[Stored items]:
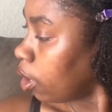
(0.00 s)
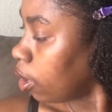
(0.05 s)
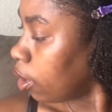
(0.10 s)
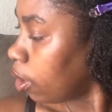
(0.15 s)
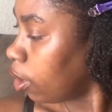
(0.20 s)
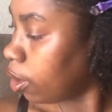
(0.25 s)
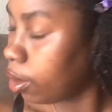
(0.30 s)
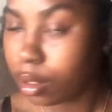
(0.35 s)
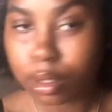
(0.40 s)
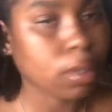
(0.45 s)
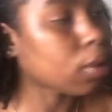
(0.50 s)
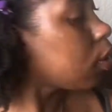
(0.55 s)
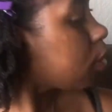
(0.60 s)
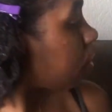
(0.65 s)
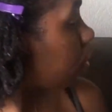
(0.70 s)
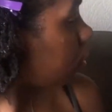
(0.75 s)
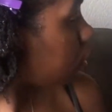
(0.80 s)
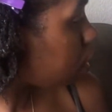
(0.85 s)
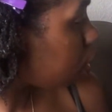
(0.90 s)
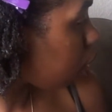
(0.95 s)
Alright,
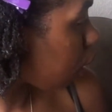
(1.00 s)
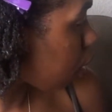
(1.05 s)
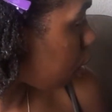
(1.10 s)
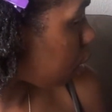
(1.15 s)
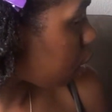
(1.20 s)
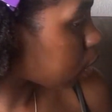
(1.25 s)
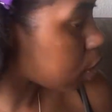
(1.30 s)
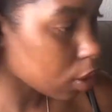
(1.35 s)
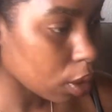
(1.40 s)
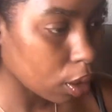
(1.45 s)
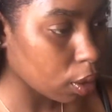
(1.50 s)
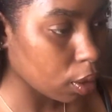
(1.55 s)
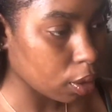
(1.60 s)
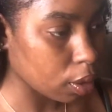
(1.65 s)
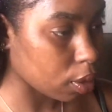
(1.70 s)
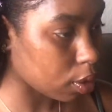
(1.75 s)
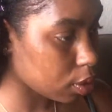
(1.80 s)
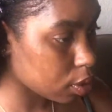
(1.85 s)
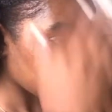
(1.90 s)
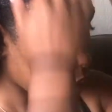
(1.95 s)
so I am done
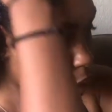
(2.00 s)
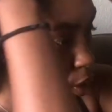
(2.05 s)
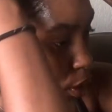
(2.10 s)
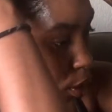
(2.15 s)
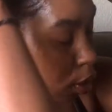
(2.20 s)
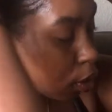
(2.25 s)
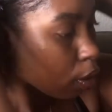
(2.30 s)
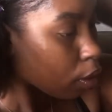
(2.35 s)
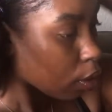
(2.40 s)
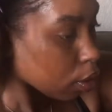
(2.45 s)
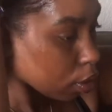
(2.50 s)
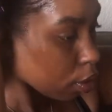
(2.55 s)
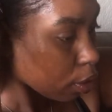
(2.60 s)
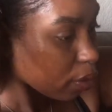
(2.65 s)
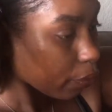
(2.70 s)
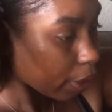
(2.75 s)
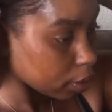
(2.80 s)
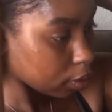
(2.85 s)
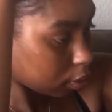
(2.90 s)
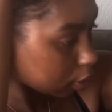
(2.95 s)
with this
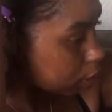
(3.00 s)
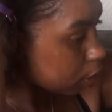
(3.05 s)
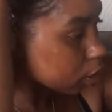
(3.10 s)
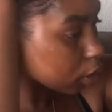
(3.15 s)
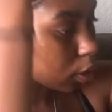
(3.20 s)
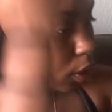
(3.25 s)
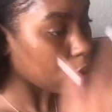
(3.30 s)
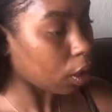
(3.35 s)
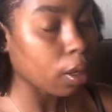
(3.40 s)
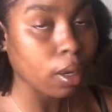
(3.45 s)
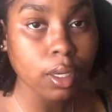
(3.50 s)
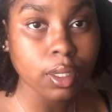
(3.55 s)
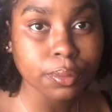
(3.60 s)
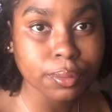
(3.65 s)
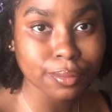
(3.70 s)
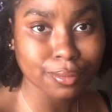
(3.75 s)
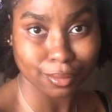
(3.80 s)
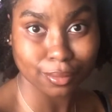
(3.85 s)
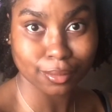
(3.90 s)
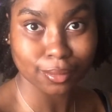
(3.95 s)
wet look
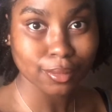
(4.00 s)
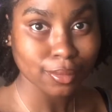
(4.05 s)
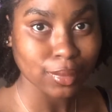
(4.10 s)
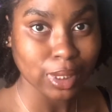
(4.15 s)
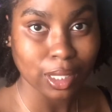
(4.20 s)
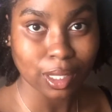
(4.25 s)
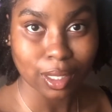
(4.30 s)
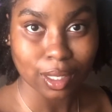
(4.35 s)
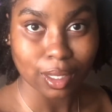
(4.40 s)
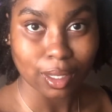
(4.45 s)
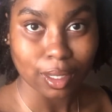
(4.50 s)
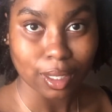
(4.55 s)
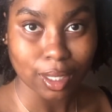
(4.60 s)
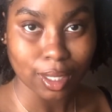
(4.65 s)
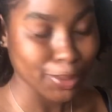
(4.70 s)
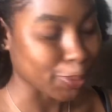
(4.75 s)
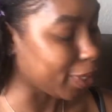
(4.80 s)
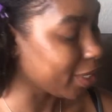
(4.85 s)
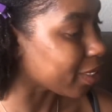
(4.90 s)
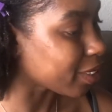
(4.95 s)
style. Kind of
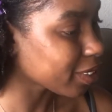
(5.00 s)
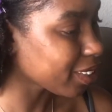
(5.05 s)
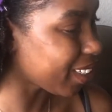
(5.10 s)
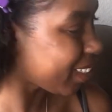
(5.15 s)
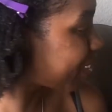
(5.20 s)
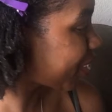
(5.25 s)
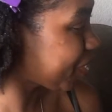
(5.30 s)
shook, I'm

[What you have to do]: Apart from the pictures, set down all the entries above exactly.

[Written reply]:
(0.00 s)
(0.05 s)
(0.10 s)
(0.15 s)
(0.20 s)
(0.25 s)
(0.30 s)
(0.35 s)
(0.40 s)
(0.45 s)
(0.50 s)
(0.55 s)
(0.60 s)
(0.65 s)
(0.70 s)
(0.75 s)
(0.80 s)
(0.85 s)
(0.90 s)
(0.95 s)
Alright,
(1.00 s)
(1.05 s)
(1.10 s)
(1.15 s)
(1.20 s)
(1.25 s)
(1.30 s)
(1.35 s)
(1.40 s)
(1.45 s)
(1.50 s)
(1.55 s)
(1.60 s)
(1.65 s)
(1.70 s)
(1.75 s)
(1.80 s)
(1.85 s)
(1.90 s)
(1.95 s)
so I am done
(2.00 s)
(2.05 s)
(2.10 s)
(2.15 s)
(2.20 s)
(2.25 s)
(2.30 s)
(2.35 s)
(2.40 s)
(2.45 s)
(2.50 s)
(2.55 s)
(2.60 s)
(2.65 s)
(2.70 s)
(2.75 s)
(2.80 s)
(2.85 s)
(2.90 s)
(2.95 s)
with this
(3.00 s)
(3.05 s)
(3.10 s)
(3.15 s)
(3.20 s)
(3.25 s)
(3.30 s)
(3.35 s)
(3.40 s)
(3.45 s)
(3.50 s)
(3.55 s)
(3.60 s)
(3.65 s)
(3.70 s)
(3.75 s)
(3.80 s)
(3.85 s)
(3.90 s)
(3.95 s)
wet look
(4.00 s)
(4.05 s)
(4.10 s)
(4.15 s)
(4.20 s)
(4.25 s)
(4.30 s)
(4.35 s)
(4.40 s)
(4.45 s)
(4.50 s)
(4.55 s)
(4.60 s)
(4.65 s)
(4.70 s)
(4.75 s)
(4.80 s)
(4.85 s)
(4.90 s)
(4.95 s)
style. Kind of
(5.00 s)
(5.05 s)
(5.10 s)
(5.15 s)
(5.20 s)
(5.25 s)
(5.30 s)
shook, I'm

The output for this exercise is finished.